A Abcon reivindica a aprovação da PEC (proposta de emenda à Constituição) 49 de 2024. A proposta reduz a alíquota de 26,5% para 10,7%. Ficaria perto da carga tributária atual, de 10%.
Assista à entrevista (20min33s):
Dias afirmou que o Marco Legal do Saneamento, aprovado em 2020, fará com que o país atinja a universalização dos serviços em 2033. A meta é que 99% da população tenha acesso a água tratada e 90% da população a esgoto com tratamento.
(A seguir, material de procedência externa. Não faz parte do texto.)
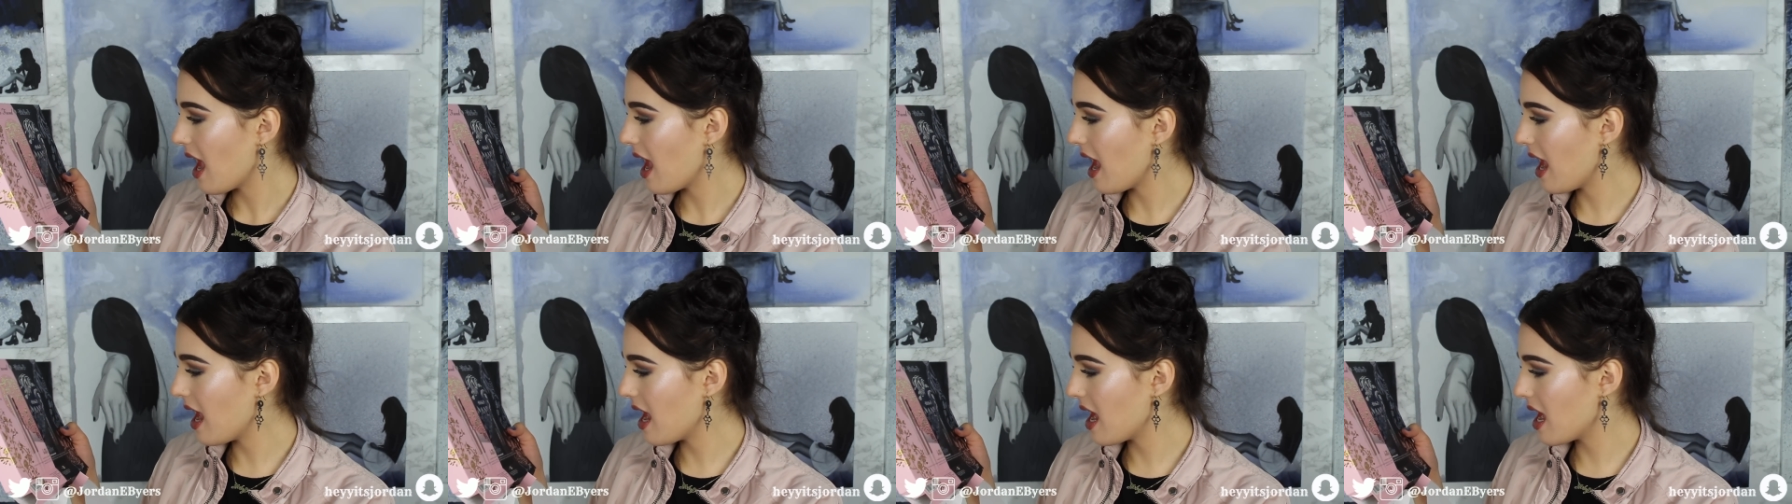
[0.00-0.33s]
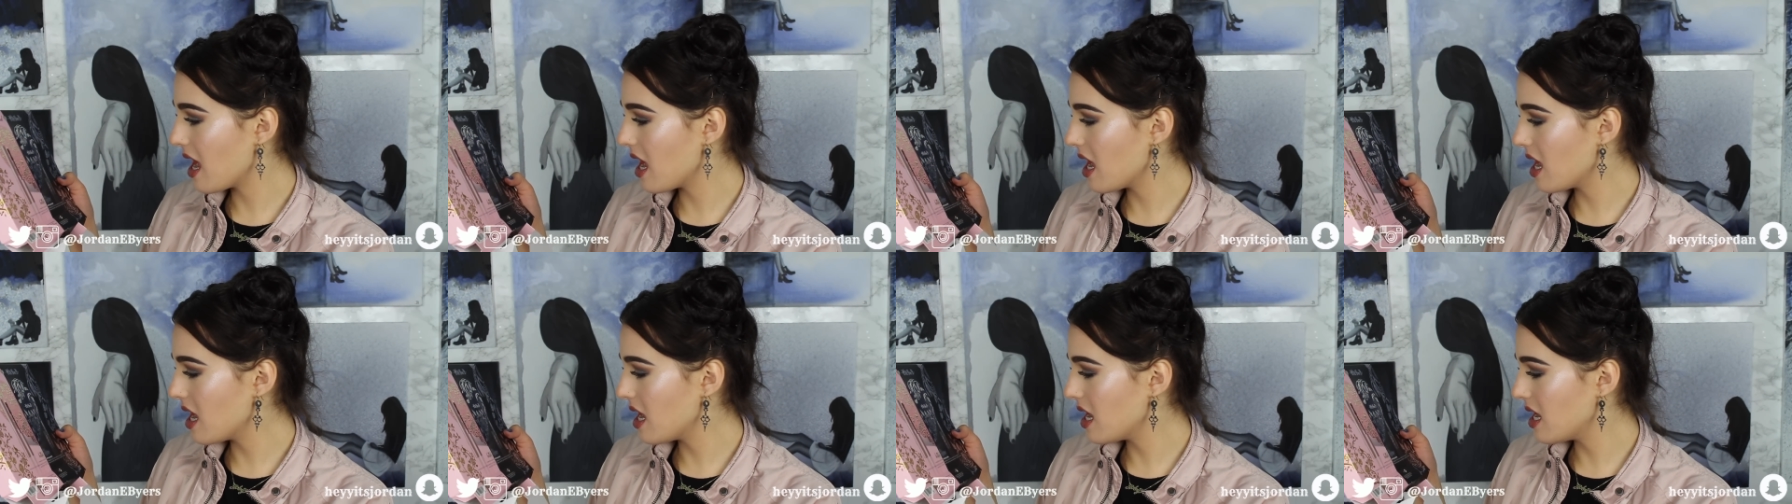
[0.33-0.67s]

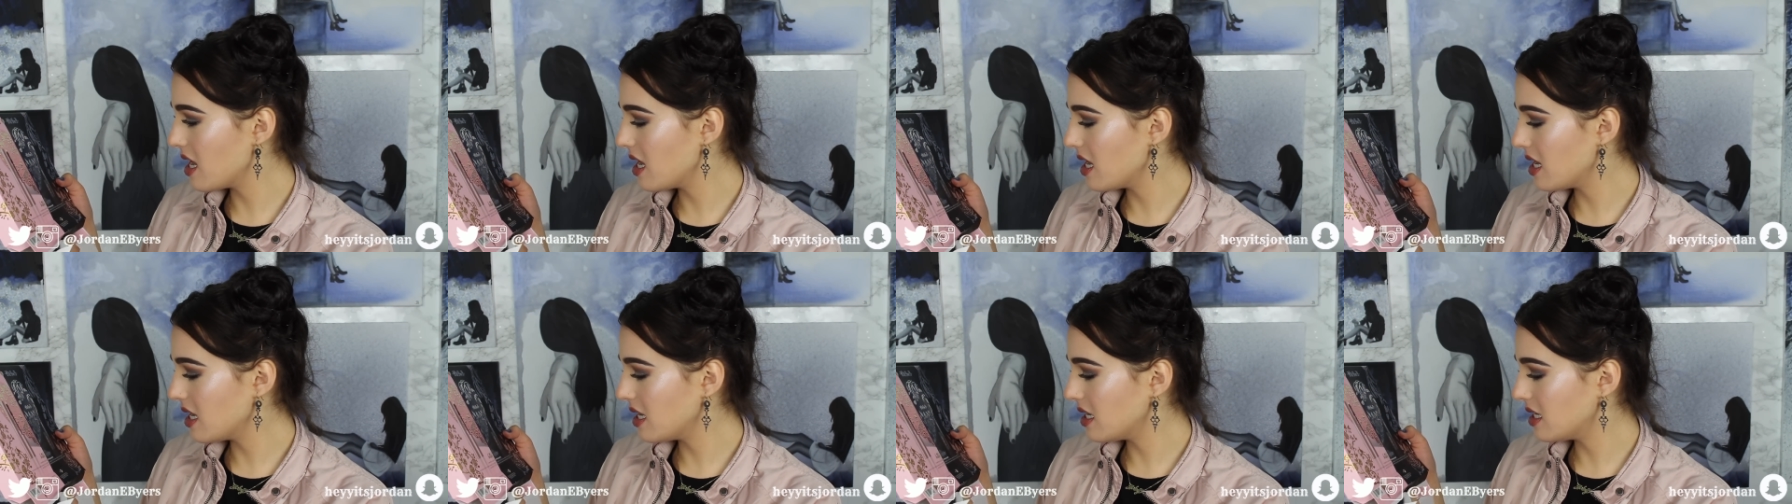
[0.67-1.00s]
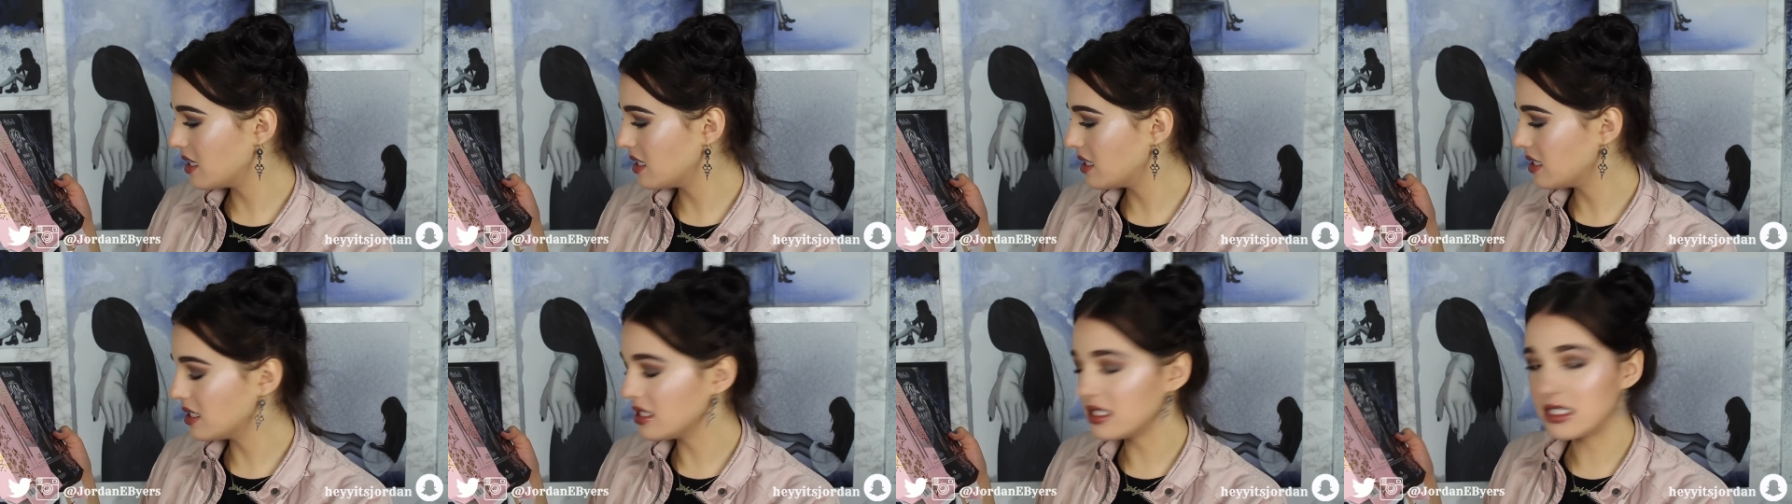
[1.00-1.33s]

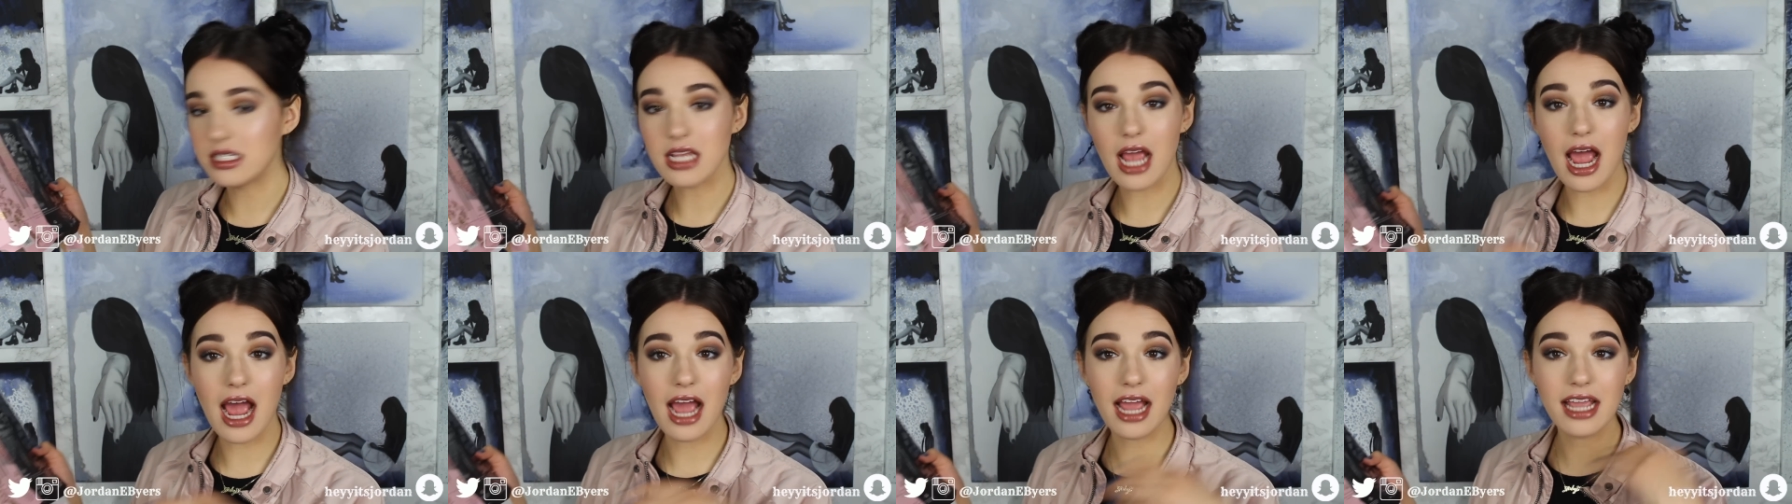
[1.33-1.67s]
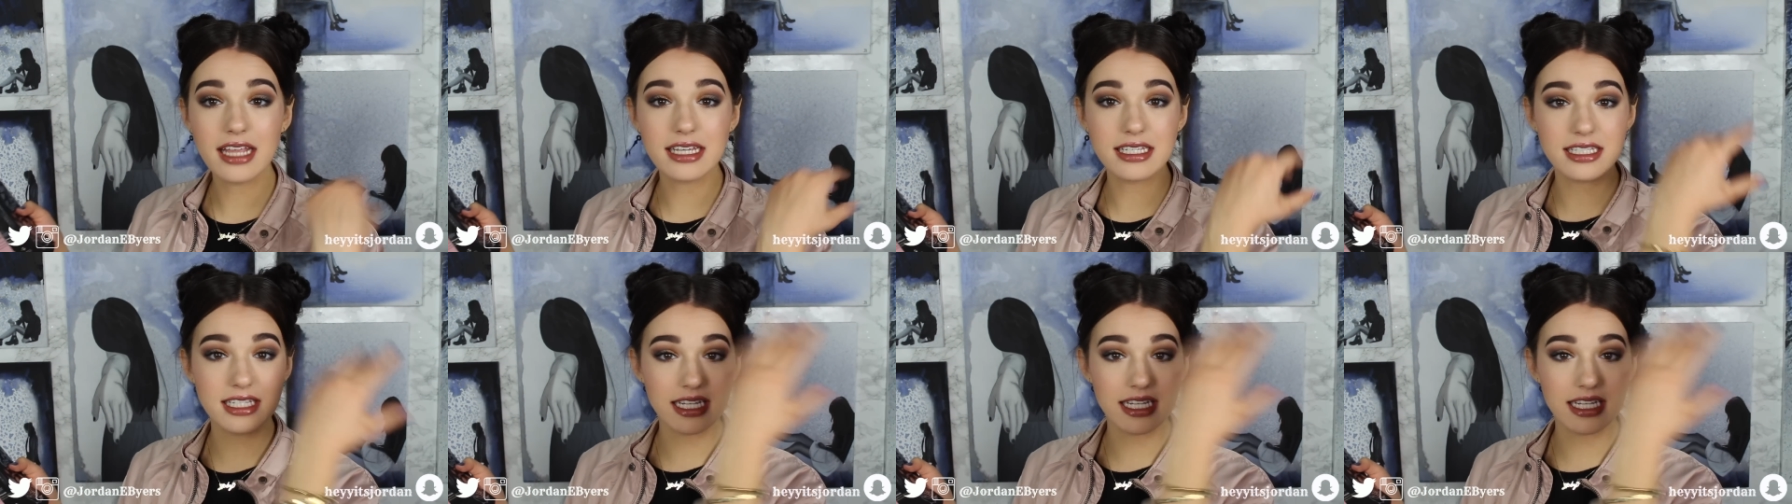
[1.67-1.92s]
And I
“Outros setores da infraestrutura conseguiram alcançar a universalização. O saneamento ficou para trás. É um setor que foi esquecido porque não dá voto”, disse Dias.
Abaixo, trechos da entrevista:
- meta de universalização – “tenho certeza de que até 2033 nós vamos encontrar o saneamento com uma realidade completamente diferente da que havia em 2020 [em que foi aprovado novo marco do setor]”;
- mudança – “houve avanço de 500% da presença da iniciativa privada no setor”;
- convivência – “a dicotomia entre público e privado ela ficou para trás. Hoje, o objetivo é que a gente realmente alcance a universalização também das parcerias público privadas”;
- investimentos – “foram de R$ 200 bilhões de 2023 a 2025. Para 2026, haverá aumento de 35% nos investimentos de municípios com metas em contrato”.